Yeet'barakh, v' yeesh'tabach, v' yeetpa'ar, v' yeetrohmam, v' yeet'nasei,
Blessed, praised, glorified, exalted, extolled,
v' yeet'hadar, v' yeet'aleh, v' yeet'halal sh'mey d'kudshah b'reekh hoo
mighty, upraised, and lauded be the Name of the Holy One, Blessed is He
b'reekh hoo.
Blessed is He
L'eylah meen kohl beerkhatah v'sheeratah,
beyond any blessing and song,
toosh'b'chatah v'nechematah, da'ameeran b'al'mah, Amein
praise and consolation that are uttered in the world. Amen.


Y'hei shlamah rabbah meen sh'mahyah,v'chahyeem
May there be abundant peace from Heaven, and life
aleynu v'al kohl yisrael, v'eemru: Amein
upon us and upon all Israel.
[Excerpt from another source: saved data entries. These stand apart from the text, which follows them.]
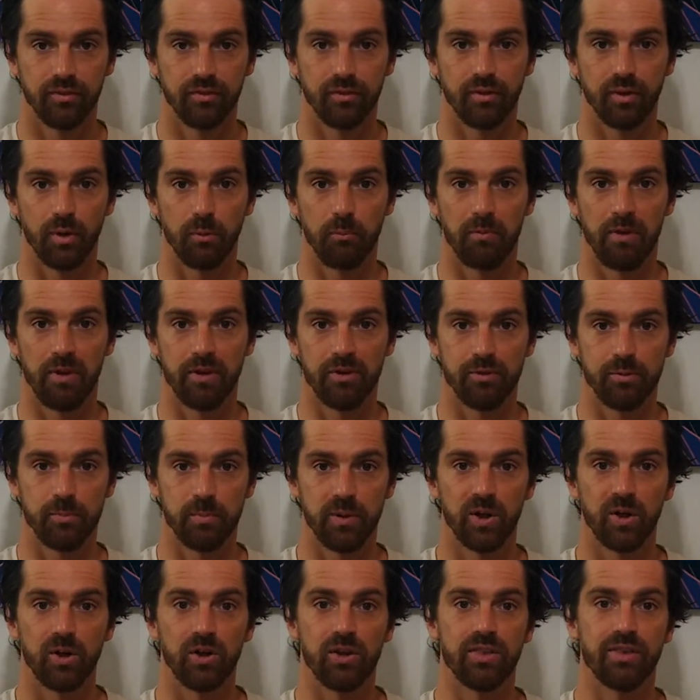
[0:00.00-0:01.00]
from the
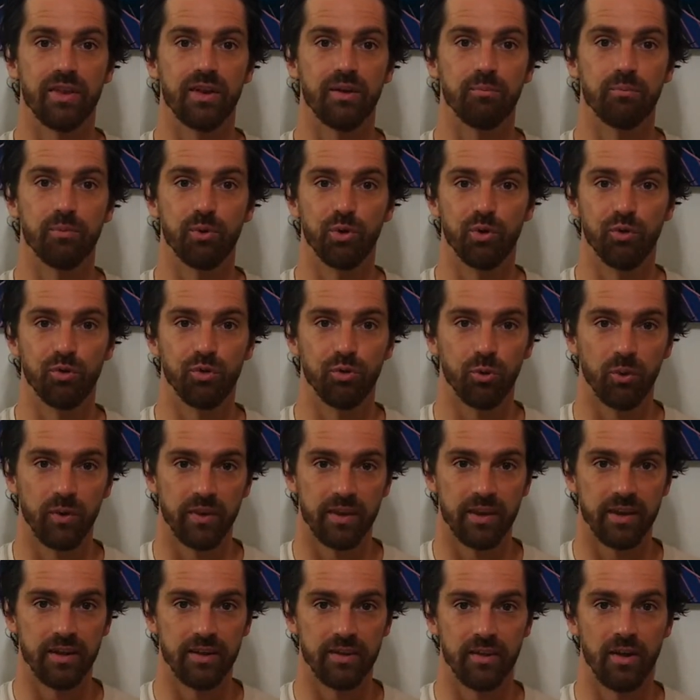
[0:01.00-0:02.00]
spirit that moves
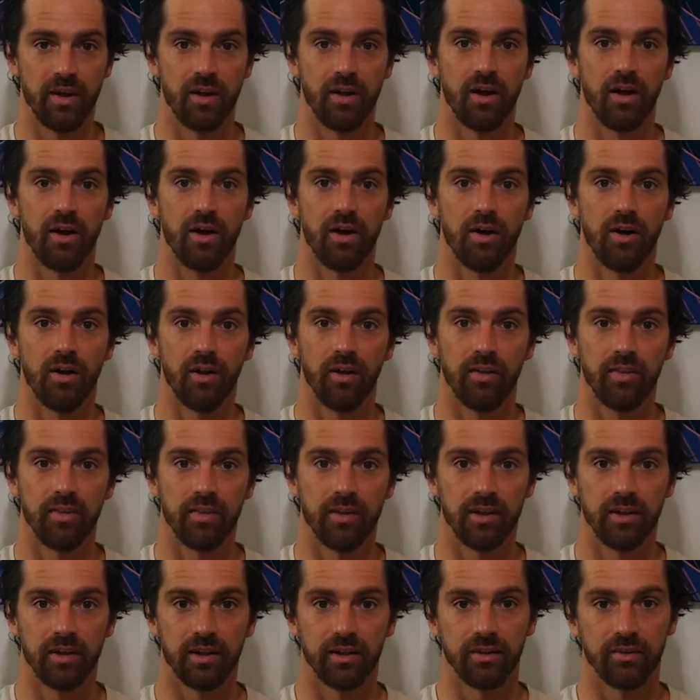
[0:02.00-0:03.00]
within all
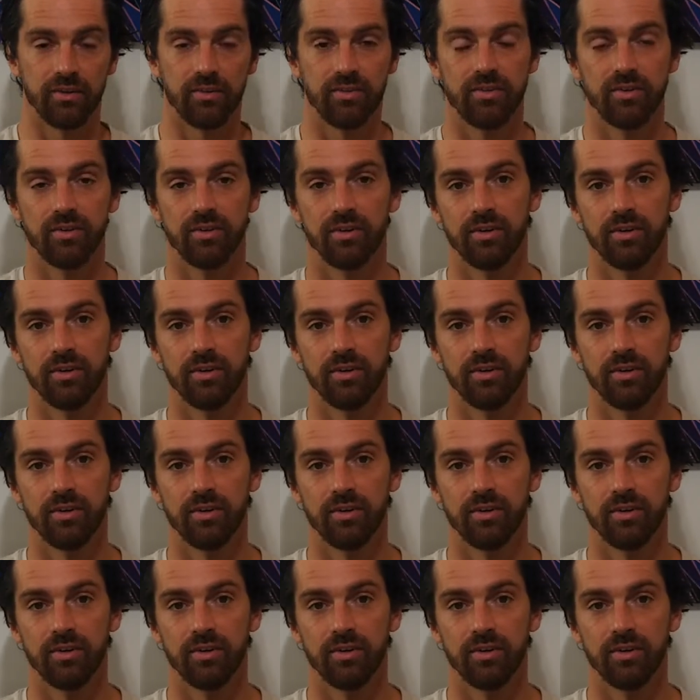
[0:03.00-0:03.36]
things,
Amen.
Oseh shalom beem'roh'mahv, hoo ya'aseh shalom,
He Who makes peace in His heights, may He make peace,
aleynu v'al kohl yisrael v'eemru: Amein
upon us and upon all Israel. Amen.

Blair opened his eyes and stared for a long moment into the flickering candle light, a solitary tear glistening on his cheek. Finally, he leaned forward and blew out the flame, and reaching out his hand, covered Jim's. "Thanks, Jim, for being here."